One more night alone, and then da wife will be back tomorrow. That should make the cats happy, since they aren’t used to nobody giving a shit whether they eat or not. Not that I’m starving them, of course; their dry food bowl is always full, and I give them some canned food if they’ve eaten the last bit I gave them (and they schmooze me sufficiently). But if they don’t think that’s good enough, well, that’s OK by me, too. And, funny, they eventually eat what I give them (the real trick is to not give them too much at once). I run a tight ship here.

The dogs’ beds are on my side, and one nice thing about having our bed to myself is that I can slip out the other side without having my toes licked and my egress blocked. It doesn’t mean I can go to the bathroom without an entourage, of course, but I get a bit of a head start. It’s nice to be able to get to the toilet w/o having to step over a dog, though Fritz is short enough to come up behind me and stick his snout between my legs. Sometimes, when I’m still sleepy and my vision’s a bit foggy, I look down and think, “Holy Shit! what the hell happened with that last night?” It can also be difficult not to piss on his head, necessitating a last second change in trajectory. Not that he’d really care, I guess.

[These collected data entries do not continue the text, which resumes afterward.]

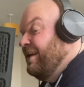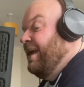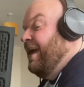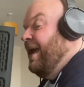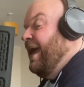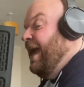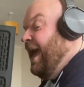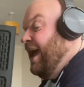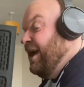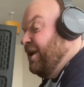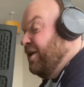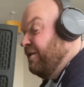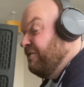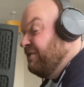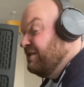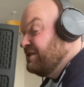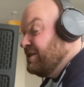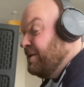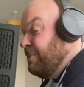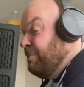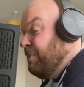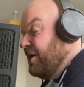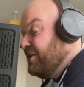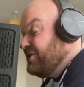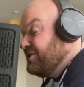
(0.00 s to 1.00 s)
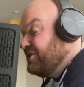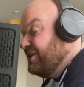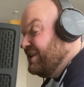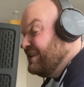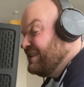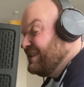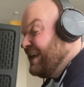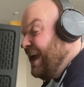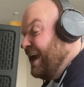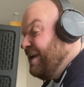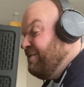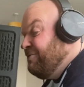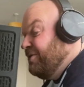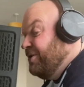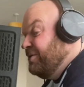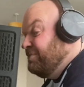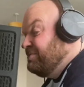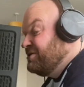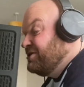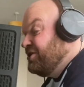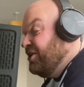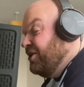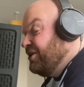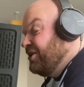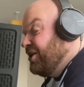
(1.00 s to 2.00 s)
Head over to
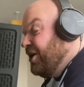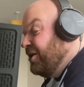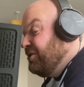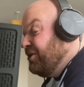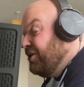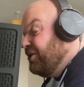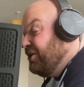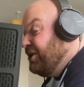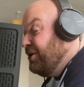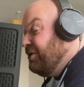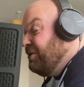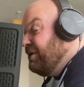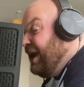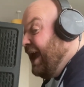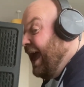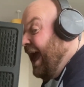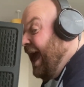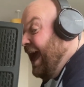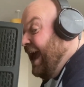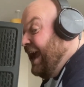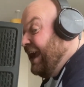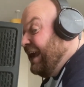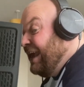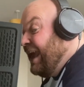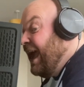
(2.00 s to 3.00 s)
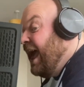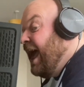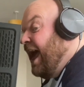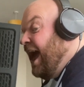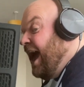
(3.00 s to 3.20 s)
puzzledescaperooms.co.uk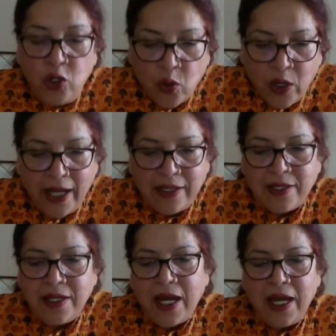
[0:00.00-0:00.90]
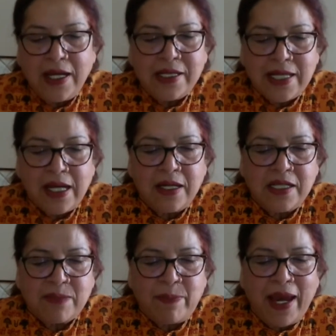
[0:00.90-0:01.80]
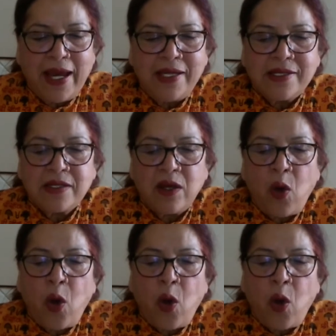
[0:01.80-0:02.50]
located in a single space,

Some good news on the single payer healthcare front, as the House Education and Labor Committee approved – by a vote of 27-19, including 13 Republicans voting yes – an amendment introduced by Dennis Kucinich. Does it mean we get single payer? Well, no. The amendment mandates that a single payer state will receive the right to waive the application of the Employee Retirement Income Security Act (ERISA), which has in the past been used to nullify efforts to expand state or local government health care (John Nichols has more, over at The Nation). Bernie Sanders is introducing a similar bill in the Senate. So, if both Houses pass a healthcare reform bill with these amendments intact and if they make it through the conference committee and if the President signs it, and if your state enacts single payer, then you get it.

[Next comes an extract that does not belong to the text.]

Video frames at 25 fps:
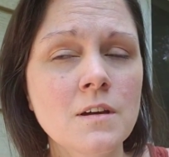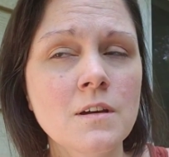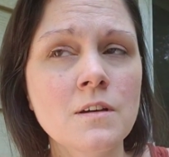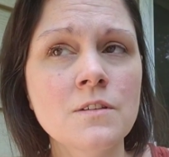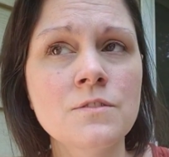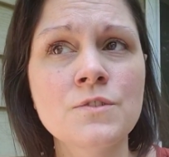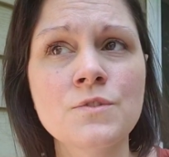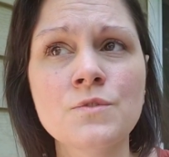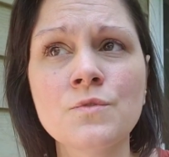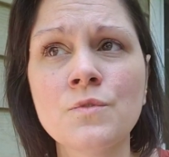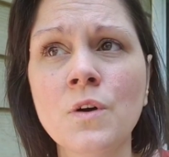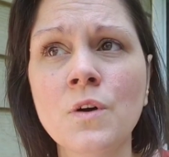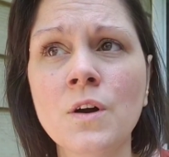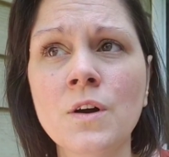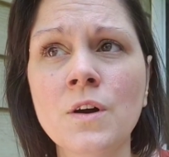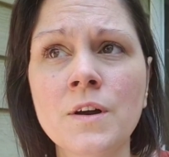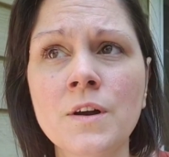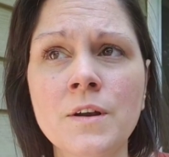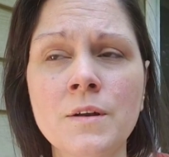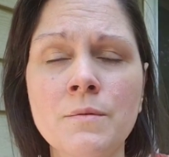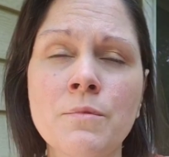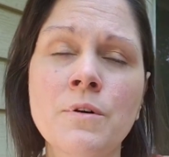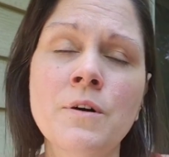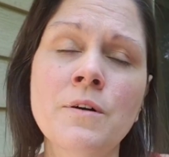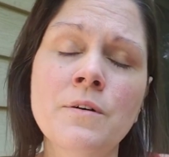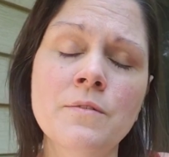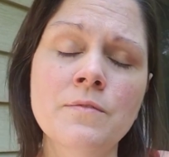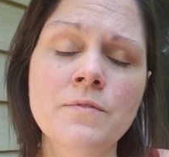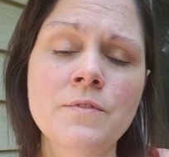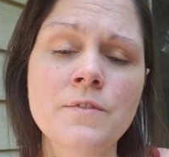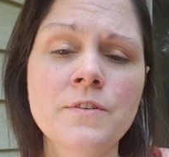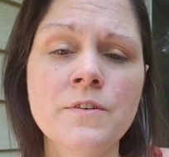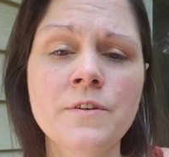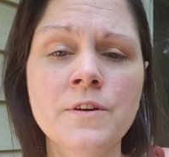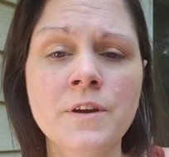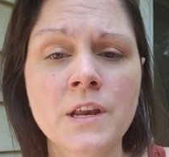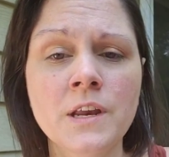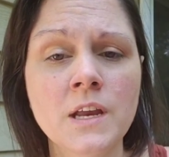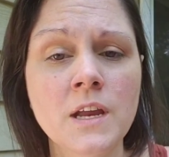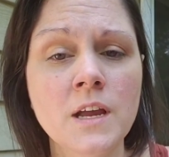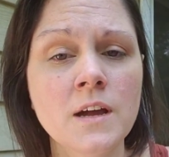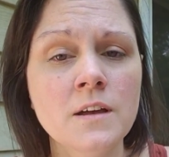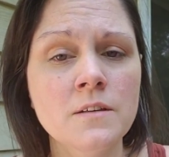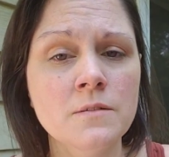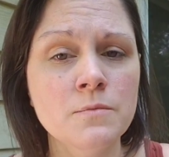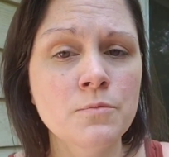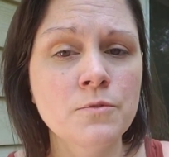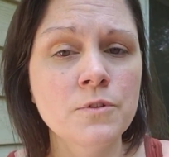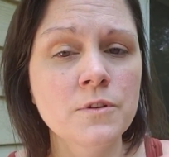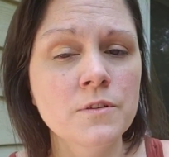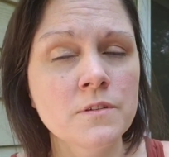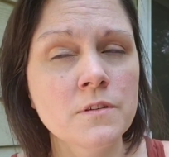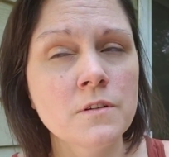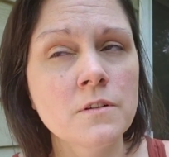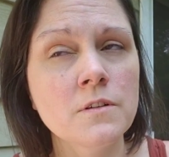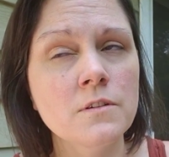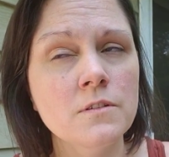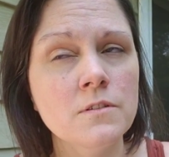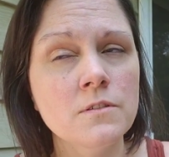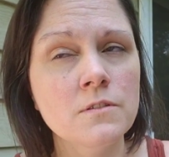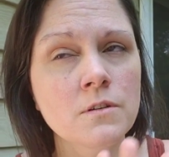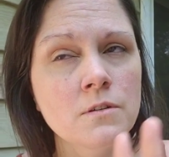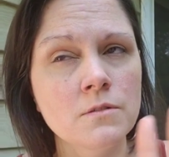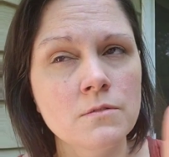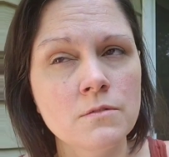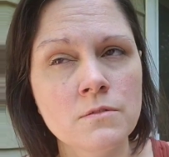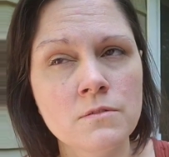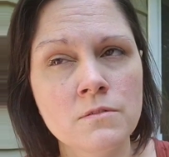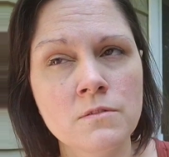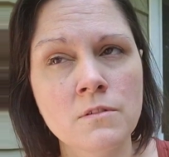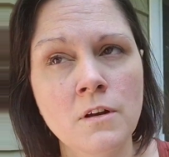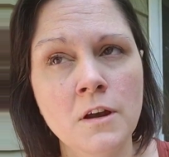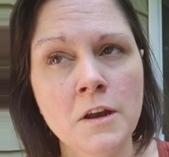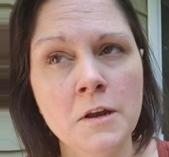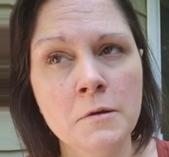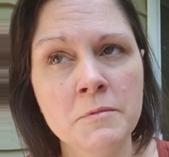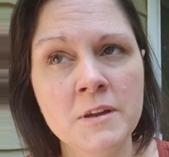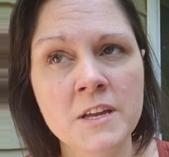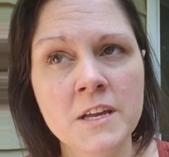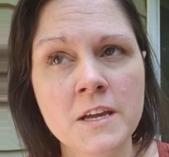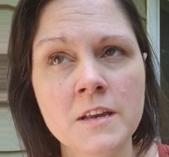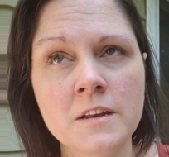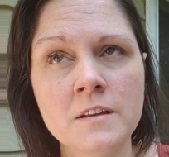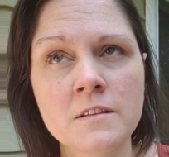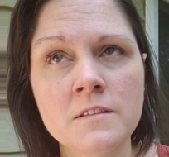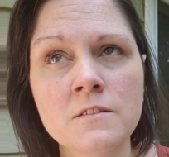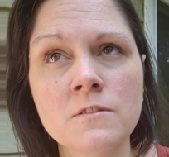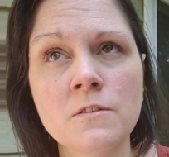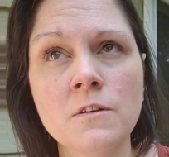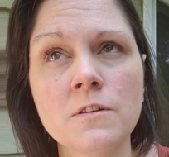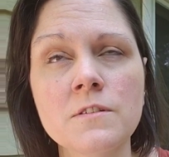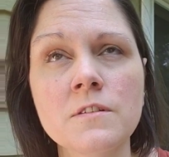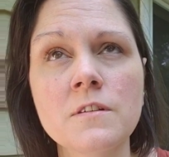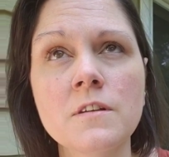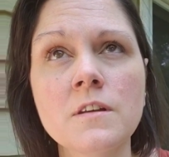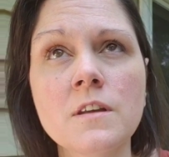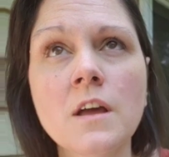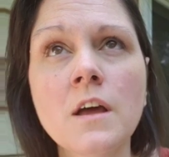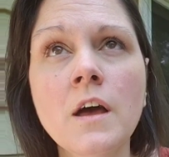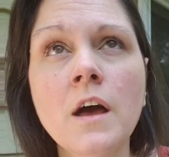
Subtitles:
A sorority, well, a fraternity has boys and girls, so don't anybody get insulted.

Easy enough. Other than the coalition of Senate DINOs who are trying to put the brakes on things while they figure out how they’re gonna make money off all this, and the Republicans who think killing reform will sink the Obama presidency.

So, while the Federal HC (sorry, tired of typing healthcare, and not certain if it ought to be healthcare, health care, or health-care, and don’t even get me started on singlepayer/single-payer/single payer) reform will most likely suck, this amendment breathes a little hope into the SP hopes of the ten states with active single payer efforts in their legislatures: California, Colorado, Illinois, Minnesota, Montana, New Mexico, New York, Ohio, Pennsylvania and Washington.

I’m never overly optimistic about our state legislature, of course, but if they’re smart (for once) they’ll do it. It would be a real advantage for us to have over the Southern “fuck labor, fuck schools, fuck the environment, fuck the poor people – we don’t want no stinking taxes” states in attracting employers to the area, since it would save the huge cost of providing and administering health insurance for employees.

I wonder if Walter Cronkite’s family will be renting out Madison Square Garden to hold a memorial service, and holding a ticket lottery for admission? Well, of course not. That would be a circus, and I doubt Walter would be down for that. No golden, pharaoh-like casket, no performance by Dan Rather doing the JFK assassination report wearing one white glove, no trotting out the grandkids for a tearful soundbite, no paternity tests, no wondering who’s going to take care of the pet giraffe.

No doubt, Walter will be memorialized and eulogized, but I reckon it will be a dignified and somber celebration of possibly the last man people of my generation ever trusted (perhaps in large part because he looked a bit like a cross between Walt Disney and Captain Kangaroo). Somebody ought to hold a much-bleated memorial for the death of Journalism – at least as it applies to the “traditional” media in general, and network teevee in particular.

We haven’t really seen ya in a while, Uncle Walter, but we’ll miss ya.

Break Room Live and Walter Cronkite both dead within 48 hours of each other? My heart can’t take much more of this.